Когда лето кончилось, я так и не начал писать о пожарах. Что-то во мне сопротивлялось, не знаю что. Однако я составил себе представление о случившемся, хотя пока и не говорил ни с кем из очевидцев. Я пролистал газеты и прочел все интервью, посмотрел телесюжет в новостях, много раз просмотрел его. Мне записали его на DVD-диск и прислали с телевидения в Осло. Собираясь посмотреть сюжет впервые, я беспокоился, даже немного нервничал. Я был один дома в Клевеланне, вставил диск в проигрыватель. Впервые мне предстояло вживую увидеть место моего рождения тех времен, Финсланн летом 1978 года. Однажды вечером тридцать один год назад вся Норвегия сидела перед экраном, всматриваясь в эти места, когда сюжет показывали по телевизору. Через несколько секунд диск загрузился, появилась картинка, и я нажал на play . Я тут же узнал место, хотя и было там что-то чужое и слегка незнакомое. Что-то изменилось, я не понимал, что именно. Лес? Дома? Дороги? Не знаю. Изображение было старым и далеким, и все равно я видел родные места. Это же Килен, понял я, а вон там — искрящееся озеро Ливанне, почти такое же, как сейчас, а там — равнины в Браннсволле, ЛЭП, тянувшаяся артерией через поселок, и дом Андерса и Агнес Фьелльсгорь, почти не изменившийся. Все было очень узнаваемым. Репортаж наполнен парадоксальным спокойствием. Медленно двигается камера, репортер говорит четко и внятно, а по экрану неспешно плывут кадры, и эта медлительность и обстоятельность репортажа лишает сюжет всякого драматизма. Видны леса на холмах, высокое небо, легкие, словно пена, тени, неподвижные птицы на телефонных проводах, ветерок, шелестевший в листве. Видны дома, машины, одежда, развевающаяся на ветру. Это мог быть любой мирный летний день 1978 года, а может, десятью годами раньше или позже. Пейзаж был вне времени, и все же это был тот пейзаж, среди которого мне предстояло вырасти и который я, по сути, никогда не покидал. Казалось, столько времени прошло, но я мог в любой момент оторваться от экрана, выглянуть в окно и увидеть то же самое, без изменений. Черные, дымящиеся пепелища, небольшие группы людей, стоящих порознь вокруг руин. Они все еще были там. Матери с детьми на руках. Подростки, перегнувшиеся через рули велосипедов. Пожилые люди, прижимающиеся друг к другу, будто поддерживающие друг друга, чтобы не упасть, и был один человек в шляпе, который тут же напомнил мне Рейнерта Слёгедаля, старого звонаря и учителя, отца Бьярне Слёгедаля, органиста из Домского собора в Кристиансанне.

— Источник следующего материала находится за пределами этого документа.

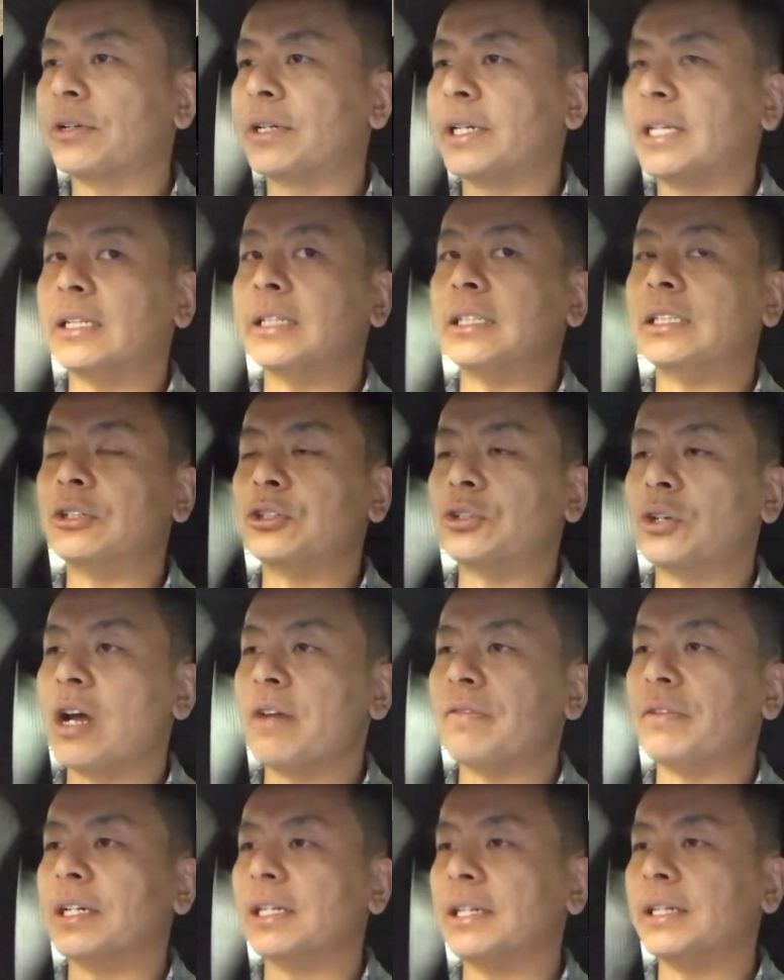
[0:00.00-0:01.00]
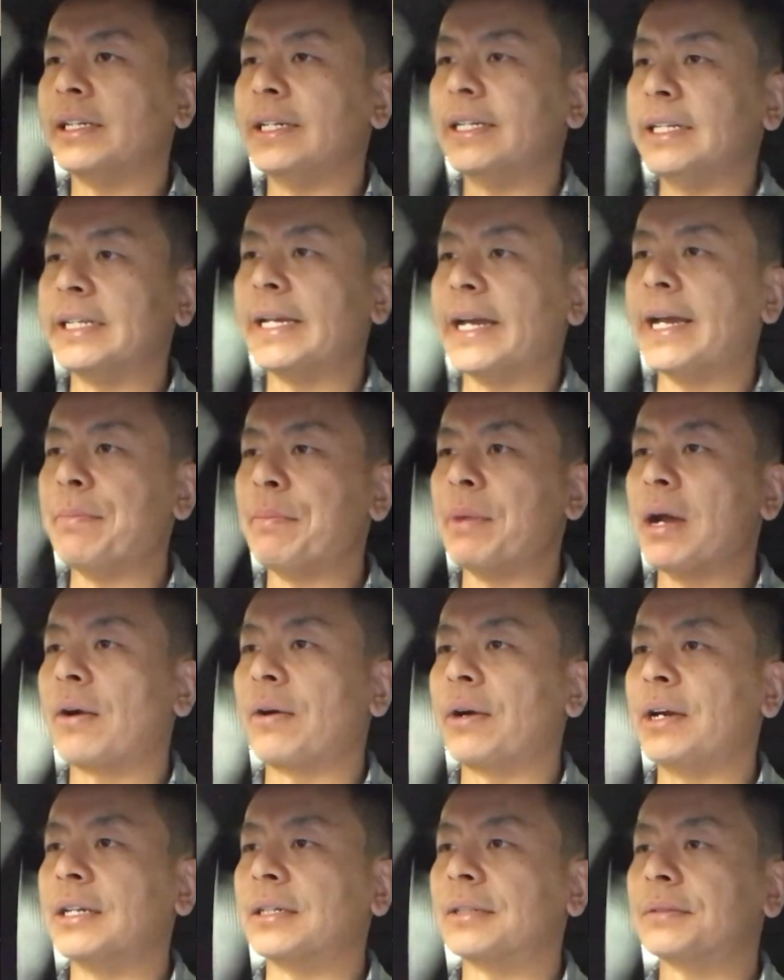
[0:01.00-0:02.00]
killing the driver, hitting a
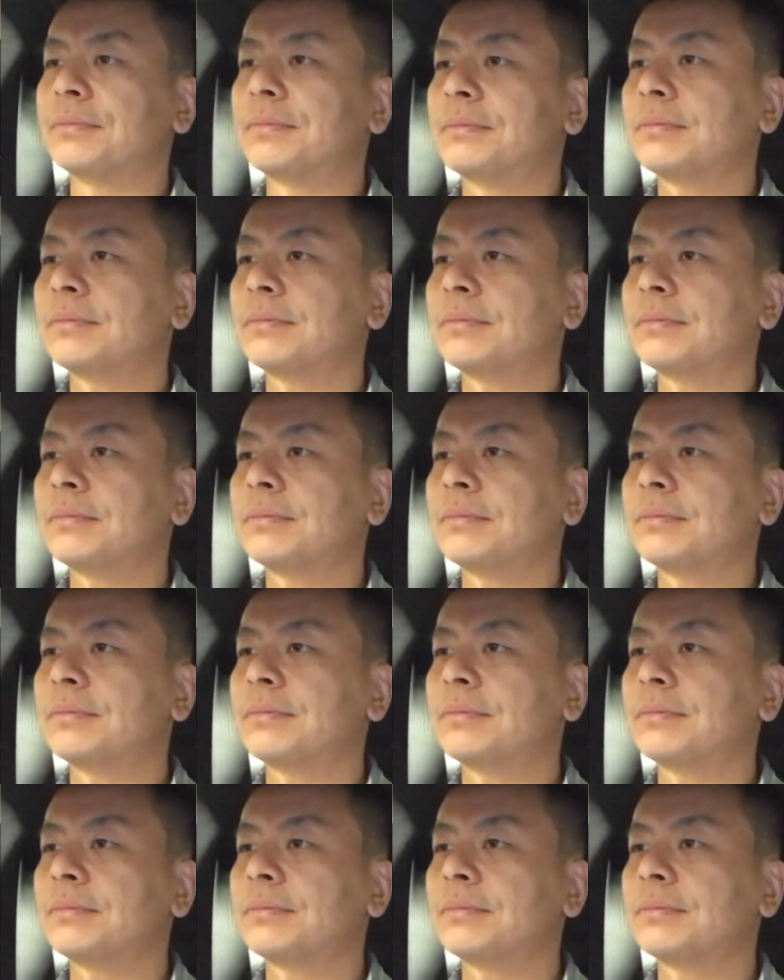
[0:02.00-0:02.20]
barrier.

Наконец появился Альфред. Он стоял и поливал сгоревший сарай Слёгедалей. Образ был полон простоты и спокойствия: одинокий мужчина с непокрытой головой. Небо над ним. Сгоревшая постройка. Тонкий белый дымок, медленно поднимающийся в воздух и сдуваемый ветром. Струя воды, падающая на стену и выжженную землю, вода, с резким звуком попадающая на искореженную крышу.
Наверное, несколько часов спустя он отправился с известием.

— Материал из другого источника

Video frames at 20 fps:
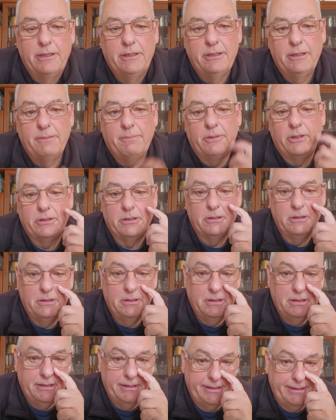The
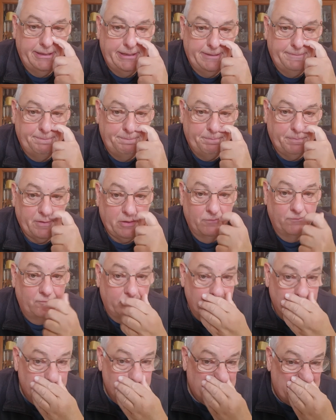model,
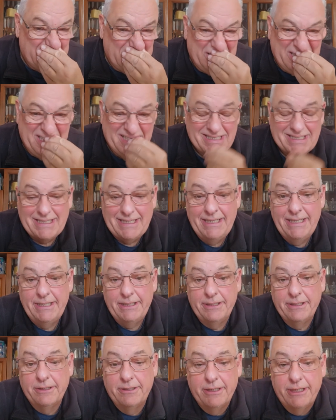unfortunately, as it
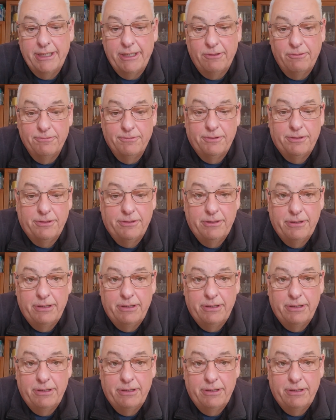hit the ground,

На этом сюжет закончился, и экран почернел.
Я немедленно посмотрел все заново. И еще раз. Словно мне было никак не насытиться, словно я хотел увидеть себя или отца. Я знал, что отец мой был перед домом Ватнели в ночь, когда тот сгорел, и я знал наверняка, что меня брали на сгоревший двор Ольги Динестёль в воскресенье, сразу после крестин, и я все время лежал в дорожной сумке и крепко спал.